01 December 2010

What's a Petaflop?

Wired magazine has a good description of a petaflop computer.

That description is slightly dated, and is a high-end custom machine.  Modern, cheaper, computers would typically be built from a motherboard containing two sockets.  Each socket would contain an 8-core (16 thread) processor with 4 channels of DDR3 ram.  Thus a motherboard supports 32 threads, up to 256GB of ram, and up to 68GB/sec of memory bandwidth.

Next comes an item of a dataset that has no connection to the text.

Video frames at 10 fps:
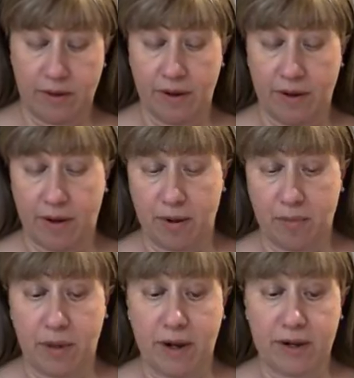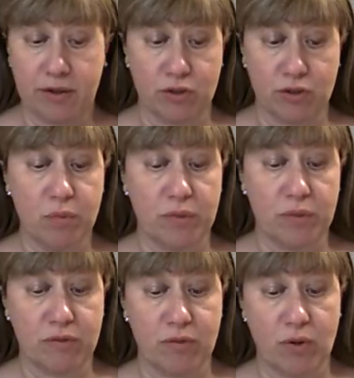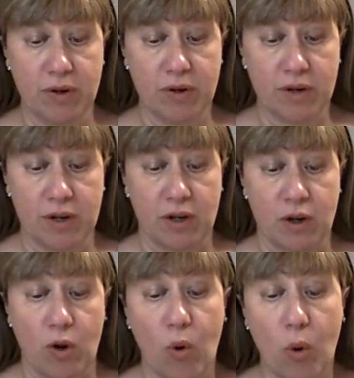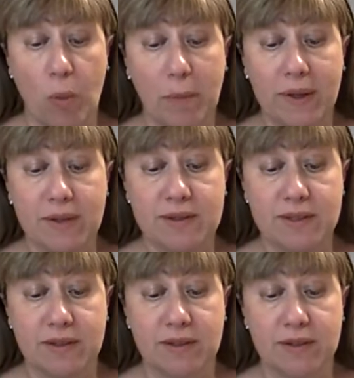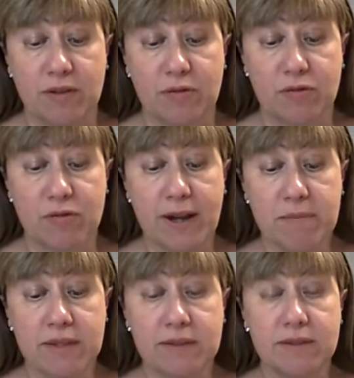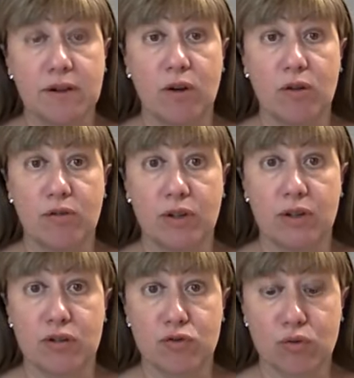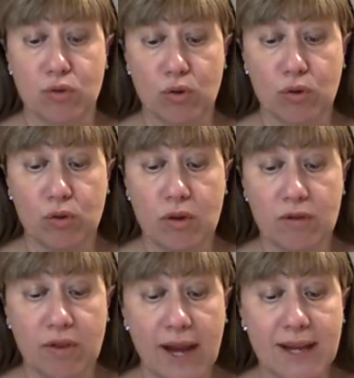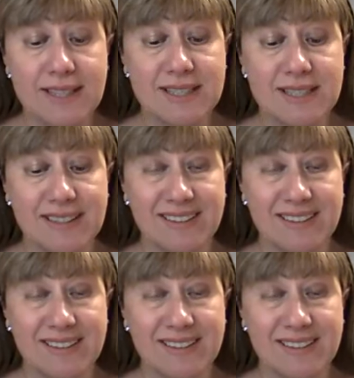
uh, part of the group before opens the fragment of a scroll of light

The motherboards are organized into refrigerator-sized cabinets containing about 40 motherboards (plus disk drives).  About 256 of these cabinets are connected together with a high-speed network to provide a 10,000 motherboard computing cluster.  This cluster has up to 2.5PB of ram and 680TB/sec of main memory bandwidth.  There are only 20,000 processor sockets instead of 180,000 in the Jaguar, but each socket has twice the cores, four times the threads, a 50% higher clock rate, and various tweaks to provide comparable processing power.

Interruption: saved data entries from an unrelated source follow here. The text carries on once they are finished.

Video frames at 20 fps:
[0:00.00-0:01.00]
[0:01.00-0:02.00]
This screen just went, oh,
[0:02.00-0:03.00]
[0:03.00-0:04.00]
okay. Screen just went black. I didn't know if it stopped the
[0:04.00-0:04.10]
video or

Whether or not you can actually get a useful petaflop out of a machine like the Jaguar is questionable.  Each flop would be accessing 4 bits of memory.  Or you would be using 8 operations per 32-bit memory read.  This assumes the memory bus can be saturated, and you aren't writing to main memory.


A more typical application might want to read a 32-bit word from memory, operate on it, and write the result back to memory.  A write operation requires both a memory read (to load the cache line that will be written to, but never read) and a memory write.  And it's difficult to saturate the memory bus.  Various conflicts in the controller and on the bus will limit the obtainable bandwidth.  


In practice, then, a typical modern motherboard would operate at about 2.8G memflops (memory accessing floating point operations per second).  The entire cluster would operate at about 28T memflops.